Application of reverse osmosis units in conditions when the feed may be contaminated
with crude oil and fuel oil spillages with feedwater comprising NaC1/water solutions of
2,000–35,000 mg/L concentration is also reported (63). In this work, hydrocarbons retained
in solution in water were not found to exhibit damaging effects on the performance of the
reverse osmosis membranes. However, it was reported that diesel contamination possibly
posed harmful effects with a capacity to reduce membrane fluxes to zero if present in large
concentrations for even short periods of time. Hexane, which is one of lighter crude oil
fraction can also cause serious deterioration of the performance of reverse osmosis membranes
when in contact, in pure or emulsified form. The damage is worse in more concentrated
hydrocarbon mixtures and at longer exposure times. The damaging effects of the
hydrocarbon contaminants are also dependent on types of membrane. Hodgkless et al. (63)

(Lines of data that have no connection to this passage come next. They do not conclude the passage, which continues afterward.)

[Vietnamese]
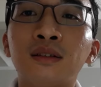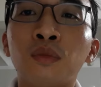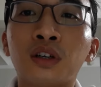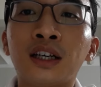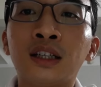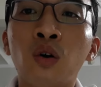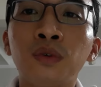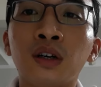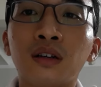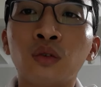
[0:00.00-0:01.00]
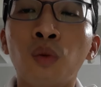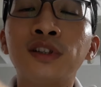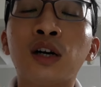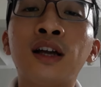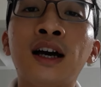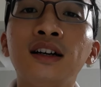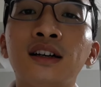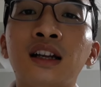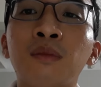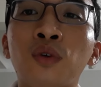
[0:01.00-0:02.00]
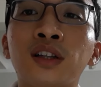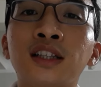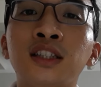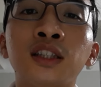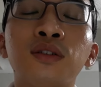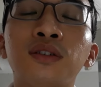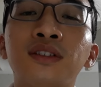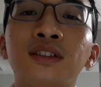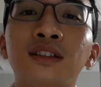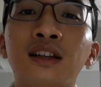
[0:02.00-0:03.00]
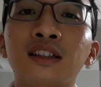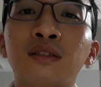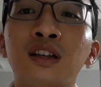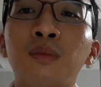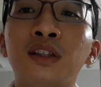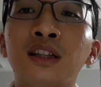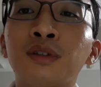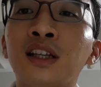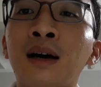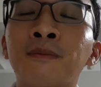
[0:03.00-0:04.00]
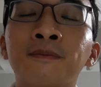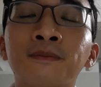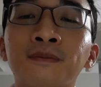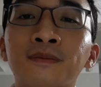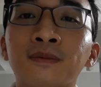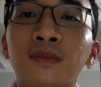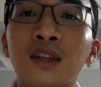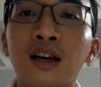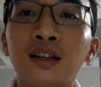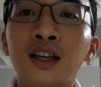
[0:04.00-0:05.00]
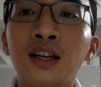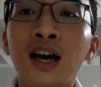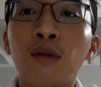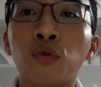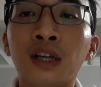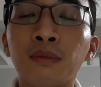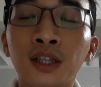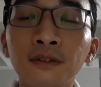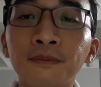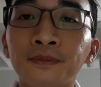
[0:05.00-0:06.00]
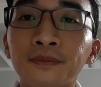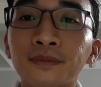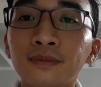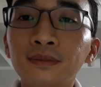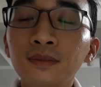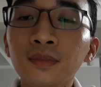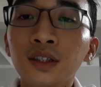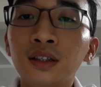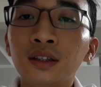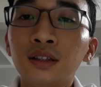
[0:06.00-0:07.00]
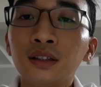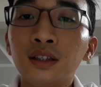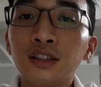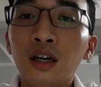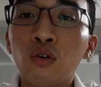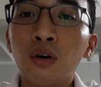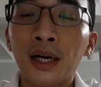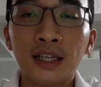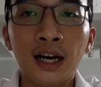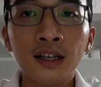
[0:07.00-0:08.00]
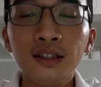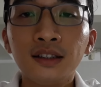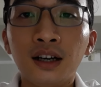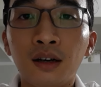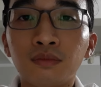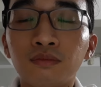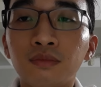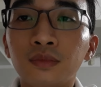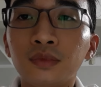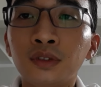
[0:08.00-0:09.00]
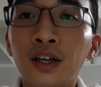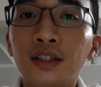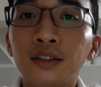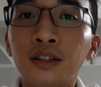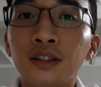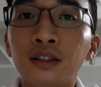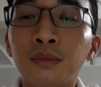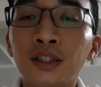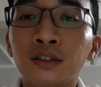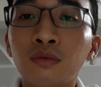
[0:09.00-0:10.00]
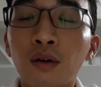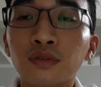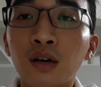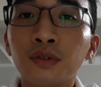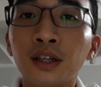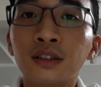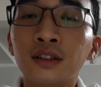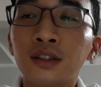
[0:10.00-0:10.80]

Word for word: Một ngày úp được đủ 16 lá là mình hoàn thành chỉ tiêu. Sau đấy là mình làm gì thì làm. Nên nghĩ là đã học đủ 8 tiếng. Thì sau 7 tháng học như vậy thì mình cũng học xong được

reported that the brackish water membrane suffers substantial reductions in flux and roughly
proportionate increases in salt passage. While the seawater membrane undergoes larger
deleterious effects on salt passage and much lower reductions in permeate flux, it appears
that the damage caused by exposure to hydrocarbons is difficult to reverse.
3.5. Integrated Membrane System
3.5.1. Combination of Ultrafiltration/Reverse Osmosis Processes
Generally, direct application of reverse osmosis for processing of oily wastewater would
require some physical and chemical pretreatment, depending on the used module configuration.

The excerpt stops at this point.